Task goal.
Copy all of the records word for word.

Source data:
-- Opening Marker --
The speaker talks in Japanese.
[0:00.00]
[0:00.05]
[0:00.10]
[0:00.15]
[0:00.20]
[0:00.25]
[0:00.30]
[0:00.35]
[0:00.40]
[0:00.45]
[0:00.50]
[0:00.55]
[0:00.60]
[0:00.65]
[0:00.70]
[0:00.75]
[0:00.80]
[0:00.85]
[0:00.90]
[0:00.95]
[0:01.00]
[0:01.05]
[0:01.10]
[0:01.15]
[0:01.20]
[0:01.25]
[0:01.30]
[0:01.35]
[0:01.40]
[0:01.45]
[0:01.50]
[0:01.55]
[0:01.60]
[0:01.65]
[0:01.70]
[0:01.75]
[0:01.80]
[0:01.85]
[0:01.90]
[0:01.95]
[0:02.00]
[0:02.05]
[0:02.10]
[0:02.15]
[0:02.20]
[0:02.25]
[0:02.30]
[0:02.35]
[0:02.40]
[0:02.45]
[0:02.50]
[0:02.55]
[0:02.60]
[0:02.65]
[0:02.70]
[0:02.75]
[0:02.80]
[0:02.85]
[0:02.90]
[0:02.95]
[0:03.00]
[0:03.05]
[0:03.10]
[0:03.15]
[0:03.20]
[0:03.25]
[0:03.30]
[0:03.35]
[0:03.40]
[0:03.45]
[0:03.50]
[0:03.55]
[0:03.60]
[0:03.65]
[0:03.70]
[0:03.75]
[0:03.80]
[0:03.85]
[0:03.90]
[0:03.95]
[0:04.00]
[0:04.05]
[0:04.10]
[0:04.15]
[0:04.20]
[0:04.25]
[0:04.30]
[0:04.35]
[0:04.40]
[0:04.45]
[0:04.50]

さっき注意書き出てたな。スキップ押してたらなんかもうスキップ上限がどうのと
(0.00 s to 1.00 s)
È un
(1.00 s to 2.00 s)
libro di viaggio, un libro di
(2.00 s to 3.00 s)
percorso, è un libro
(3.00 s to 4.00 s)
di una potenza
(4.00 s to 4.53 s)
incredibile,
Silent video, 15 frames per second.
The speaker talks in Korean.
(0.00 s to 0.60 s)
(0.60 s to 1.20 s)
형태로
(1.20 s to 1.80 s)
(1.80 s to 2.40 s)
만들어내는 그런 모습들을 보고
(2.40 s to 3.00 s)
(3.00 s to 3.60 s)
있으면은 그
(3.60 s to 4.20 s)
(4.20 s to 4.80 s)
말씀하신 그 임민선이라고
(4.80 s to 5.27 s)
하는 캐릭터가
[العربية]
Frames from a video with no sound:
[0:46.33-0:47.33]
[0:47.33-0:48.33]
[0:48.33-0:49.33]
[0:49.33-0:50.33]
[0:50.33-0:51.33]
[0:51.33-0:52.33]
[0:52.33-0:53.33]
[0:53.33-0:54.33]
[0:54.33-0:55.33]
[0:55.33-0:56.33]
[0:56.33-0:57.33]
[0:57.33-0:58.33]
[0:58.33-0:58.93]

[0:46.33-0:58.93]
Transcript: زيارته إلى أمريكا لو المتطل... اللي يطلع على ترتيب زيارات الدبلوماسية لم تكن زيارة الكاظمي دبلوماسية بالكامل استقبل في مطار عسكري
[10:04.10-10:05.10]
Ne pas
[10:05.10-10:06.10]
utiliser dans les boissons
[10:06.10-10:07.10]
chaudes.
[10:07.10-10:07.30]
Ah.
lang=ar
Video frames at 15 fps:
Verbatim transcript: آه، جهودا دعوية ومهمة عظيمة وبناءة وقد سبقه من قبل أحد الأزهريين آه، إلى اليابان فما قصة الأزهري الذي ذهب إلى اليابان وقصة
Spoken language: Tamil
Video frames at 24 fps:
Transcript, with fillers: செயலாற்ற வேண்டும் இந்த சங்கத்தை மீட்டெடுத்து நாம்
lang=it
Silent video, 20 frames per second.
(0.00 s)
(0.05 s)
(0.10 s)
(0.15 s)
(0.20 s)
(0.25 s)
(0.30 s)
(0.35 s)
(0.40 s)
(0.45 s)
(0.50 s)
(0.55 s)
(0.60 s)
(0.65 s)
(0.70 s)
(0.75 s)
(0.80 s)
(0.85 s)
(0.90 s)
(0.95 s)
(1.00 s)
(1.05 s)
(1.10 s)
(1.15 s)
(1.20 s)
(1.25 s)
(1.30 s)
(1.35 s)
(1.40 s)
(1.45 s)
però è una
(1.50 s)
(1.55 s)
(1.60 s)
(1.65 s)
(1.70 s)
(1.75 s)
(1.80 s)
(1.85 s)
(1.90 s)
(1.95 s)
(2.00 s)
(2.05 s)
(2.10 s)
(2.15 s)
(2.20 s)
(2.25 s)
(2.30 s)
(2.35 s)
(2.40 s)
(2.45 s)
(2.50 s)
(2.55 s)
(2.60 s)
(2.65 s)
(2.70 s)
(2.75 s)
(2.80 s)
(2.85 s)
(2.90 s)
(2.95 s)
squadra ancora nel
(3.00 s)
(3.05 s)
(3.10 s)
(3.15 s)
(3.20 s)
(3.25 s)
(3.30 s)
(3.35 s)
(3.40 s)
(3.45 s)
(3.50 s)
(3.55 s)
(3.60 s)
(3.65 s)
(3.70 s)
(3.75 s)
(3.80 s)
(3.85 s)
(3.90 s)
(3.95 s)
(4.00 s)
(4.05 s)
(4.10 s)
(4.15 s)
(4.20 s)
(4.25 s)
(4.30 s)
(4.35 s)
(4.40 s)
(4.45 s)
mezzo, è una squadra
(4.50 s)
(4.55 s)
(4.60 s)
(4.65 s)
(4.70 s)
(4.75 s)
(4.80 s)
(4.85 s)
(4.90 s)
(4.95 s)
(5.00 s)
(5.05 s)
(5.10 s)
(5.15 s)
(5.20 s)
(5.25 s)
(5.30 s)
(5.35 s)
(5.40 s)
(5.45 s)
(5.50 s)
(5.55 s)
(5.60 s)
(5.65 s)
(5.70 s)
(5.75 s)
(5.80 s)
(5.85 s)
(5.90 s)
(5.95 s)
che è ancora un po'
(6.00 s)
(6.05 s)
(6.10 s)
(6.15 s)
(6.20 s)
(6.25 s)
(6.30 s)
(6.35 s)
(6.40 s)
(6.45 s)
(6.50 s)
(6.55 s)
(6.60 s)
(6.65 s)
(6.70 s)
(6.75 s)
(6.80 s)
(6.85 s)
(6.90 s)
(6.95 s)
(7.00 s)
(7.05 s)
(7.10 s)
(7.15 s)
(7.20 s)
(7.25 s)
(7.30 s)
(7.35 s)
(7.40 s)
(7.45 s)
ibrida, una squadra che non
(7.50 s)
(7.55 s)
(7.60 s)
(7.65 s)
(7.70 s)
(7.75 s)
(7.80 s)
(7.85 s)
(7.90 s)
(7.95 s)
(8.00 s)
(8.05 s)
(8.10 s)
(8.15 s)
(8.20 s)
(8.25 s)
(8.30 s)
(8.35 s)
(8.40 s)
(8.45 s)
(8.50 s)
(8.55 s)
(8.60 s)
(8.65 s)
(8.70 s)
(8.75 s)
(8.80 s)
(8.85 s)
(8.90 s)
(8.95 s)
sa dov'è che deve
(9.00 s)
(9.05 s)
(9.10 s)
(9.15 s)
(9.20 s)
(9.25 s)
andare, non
-- Closing Marker --
Problem solution.
The speaker talks in Japanese.
[0:00.00]
[0:00.05]
[0:00.10]
[0:00.15]
[0:00.20]
[0:00.25]
[0:00.30]
[0:00.35]
[0:00.40]
[0:00.45]
[0:00.50]
[0:00.55]
[0:00.60]
[0:00.65]
[0:00.70]
[0:00.75]
[0:00.80]
[0:00.85]
[0:00.90]
[0:00.95]
[0:01.00]
[0:01.05]
[0:01.10]
[0:01.15]
[0:01.20]
[0:01.25]
[0:01.30]
[0:01.35]
[0:01.40]
[0:01.45]
[0:01.50]
[0:01.55]
[0:01.60]
[0:01.65]
[0:01.70]
[0:01.75]
[0:01.80]
[0:01.85]
[0:01.90]
[0:01.95]
[0:02.00]
[0:02.05]
[0:02.10]
[0:02.15]
[0:02.20]
[0:02.25]
[0:02.30]
[0:02.35]
[0:02.40]
[0:02.45]
[0:02.50]
[0:02.55]
[0:02.60]
[0:02.65]
[0:02.70]
[0:02.75]
[0:02.80]
[0:02.85]
[0:02.90]
[0:02.95]
[0:03.00]
[0:03.05]
[0:03.10]
[0:03.15]
[0:03.20]
[0:03.25]
[0:03.30]
[0:03.35]
[0:03.40]
[0:03.45]
[0:03.50]
[0:03.55]
[0:03.60]
[0:03.65]
[0:03.70]
[0:03.75]
[0:03.80]
[0:03.85]
[0:03.90]
[0:03.95]
[0:04.00]
[0:04.05]
[0:04.10]
[0:04.15]
[0:04.20]
[0:04.25]
[0:04.30]
[0:04.35]
[0:04.40]
[0:04.45]
[0:04.50]

さっき注意書き出てたな。スキップ押してたらなんかもうスキップ上限がどうのと
(0.00 s to 1.00 s)
È un
(1.00 s to 2.00 s)
libro di viaggio, un libro di
(2.00 s to 3.00 s)
percorso, è un libro
(3.00 s to 4.00 s)
di una potenza
(4.00 s to 4.53 s)
incredibile,
Silent video, 15 frames per second.
The speaker talks in Korean.
(0.00 s to 0.60 s)
(0.60 s to 1.20 s)
형태로
(1.20 s to 1.80 s)
(1.80 s to 2.40 s)
만들어내는 그런 모습들을 보고
(2.40 s to 3.00 s)
(3.00 s to 3.60 s)
있으면은 그
(3.60 s to 4.20 s)
(4.20 s to 4.80 s)
말씀하신 그 임민선이라고
(4.80 s to 5.27 s)
하는 캐릭터가
[العربية]
Frames from a video with no sound:
[0:46.33-0:47.33]
[0:47.33-0:48.33]
[0:48.33-0:49.33]
[0:49.33-0:50.33]
[0:50.33-0:51.33]
[0:51.33-0:52.33]
[0:52.33-0:53.33]
[0:53.33-0:54.33]
[0:54.33-0:55.33]
[0:55.33-0:56.33]
[0:56.33-0:57.33]
[0:57.33-0:58.33]
[0:58.33-0:58.93]

[0:46.33-0:58.93]
Transcript: زيارته إلى أمريكا لو المتطل... اللي يطلع على ترتيب زيارات الدبلوماسية لم تكن زيارة الكاظمي دبلوماسية بالكامل استقبل في مطار عسكري
[10:04.10-10:05.10]
Ne pas
[10:05.10-10:06.10]
utiliser dans les boissons
[10:06.10-10:07.10]
chaudes.
[10:07.10-10:07.30]
Ah.
lang=ar
Video frames at 15 fps:
Verbatim transcript: آه، جهودا دعوية ومهمة عظيمة وبناءة وقد سبقه من قبل أحد الأزهريين آه، إلى اليابان فما قصة الأزهري الذي ذهب إلى اليابان وقصة
Spoken language: Tamil
Video frames at 24 fps:
Transcript, with fillers: செயலாற்ற வேண்டும் இந்த சங்கத்தை மீட்டெடுத்து நாம்
lang=it
Silent video, 20 frames per second.
(0.00 s)
(0.05 s)
(0.10 s)
(0.15 s)
(0.20 s)
(0.25 s)
(0.30 s)
(0.35 s)
(0.40 s)
(0.45 s)
(0.50 s)
(0.55 s)
(0.60 s)
(0.65 s)
(0.70 s)
(0.75 s)
(0.80 s)
(0.85 s)
(0.90 s)
(0.95 s)
(1.00 s)
(1.05 s)
(1.10 s)
(1.15 s)
(1.20 s)
(1.25 s)
(1.30 s)
(1.35 s)
(1.40 s)
(1.45 s)
però è una
(1.50 s)
(1.55 s)
(1.60 s)
(1.65 s)
(1.70 s)
(1.75 s)
(1.80 s)
(1.85 s)
(1.90 s)
(1.95 s)
(2.00 s)
(2.05 s)
(2.10 s)
(2.15 s)
(2.20 s)
(2.25 s)
(2.30 s)
(2.35 s)
(2.40 s)
(2.45 s)
(2.50 s)
(2.55 s)
(2.60 s)
(2.65 s)
(2.70 s)
(2.75 s)
(2.80 s)
(2.85 s)
(2.90 s)
(2.95 s)
squadra ancora nel
(3.00 s)
(3.05 s)
(3.10 s)
(3.15 s)
(3.20 s)
(3.25 s)
(3.30 s)
(3.35 s)
(3.40 s)
(3.45 s)
(3.50 s)
(3.55 s)
(3.60 s)
(3.65 s)
(3.70 s)
(3.75 s)
(3.80 s)
(3.85 s)
(3.90 s)
(3.95 s)
(4.00 s)
(4.05 s)
(4.10 s)
(4.15 s)
(4.20 s)
(4.25 s)
(4.30 s)
(4.35 s)
(4.40 s)
(4.45 s)
mezzo, è una squadra
(4.50 s)
(4.55 s)
(4.60 s)
(4.65 s)
(4.70 s)
(4.75 s)
(4.80 s)
(4.85 s)
(4.90 s)
(4.95 s)
(5.00 s)
(5.05 s)
(5.10 s)
(5.15 s)
(5.20 s)
(5.25 s)
(5.30 s)
(5.35 s)
(5.40 s)
(5.45 s)
(5.50 s)
(5.55 s)
(5.60 s)
(5.65 s)
(5.70 s)
(5.75 s)
(5.80 s)
(5.85 s)
(5.90 s)
(5.95 s)
che è ancora un po'
(6.00 s)
(6.05 s)
(6.10 s)
(6.15 s)
(6.20 s)
(6.25 s)
(6.30 s)
(6.35 s)
(6.40 s)
(6.45 s)
(6.50 s)
(6.55 s)
(6.60 s)
(6.65 s)
(6.70 s)
(6.75 s)
(6.80 s)
(6.85 s)
(6.90 s)
(6.95 s)
(7.00 s)
(7.05 s)
(7.10 s)
(7.15 s)
(7.20 s)
(7.25 s)
(7.30 s)
(7.35 s)
(7.40 s)
(7.45 s)
ibrida, una squadra che non
(7.50 s)
(7.55 s)
(7.60 s)
(7.65 s)
(7.70 s)
(7.75 s)
(7.80 s)
(7.85 s)
(7.90 s)
(7.95 s)
(8.00 s)
(8.05 s)
(8.10 s)
(8.15 s)
(8.20 s)
(8.25 s)
(8.30 s)
(8.35 s)
(8.40 s)
(8.45 s)
(8.50 s)
(8.55 s)
(8.60 s)
(8.65 s)
(8.70 s)
(8.75 s)
(8.80 s)
(8.85 s)
(8.90 s)
(8.95 s)
sa dov'è che deve
(9.00 s)
(9.05 s)
(9.10 s)
(9.15 s)
(9.20 s)
(9.25 s)
andare, non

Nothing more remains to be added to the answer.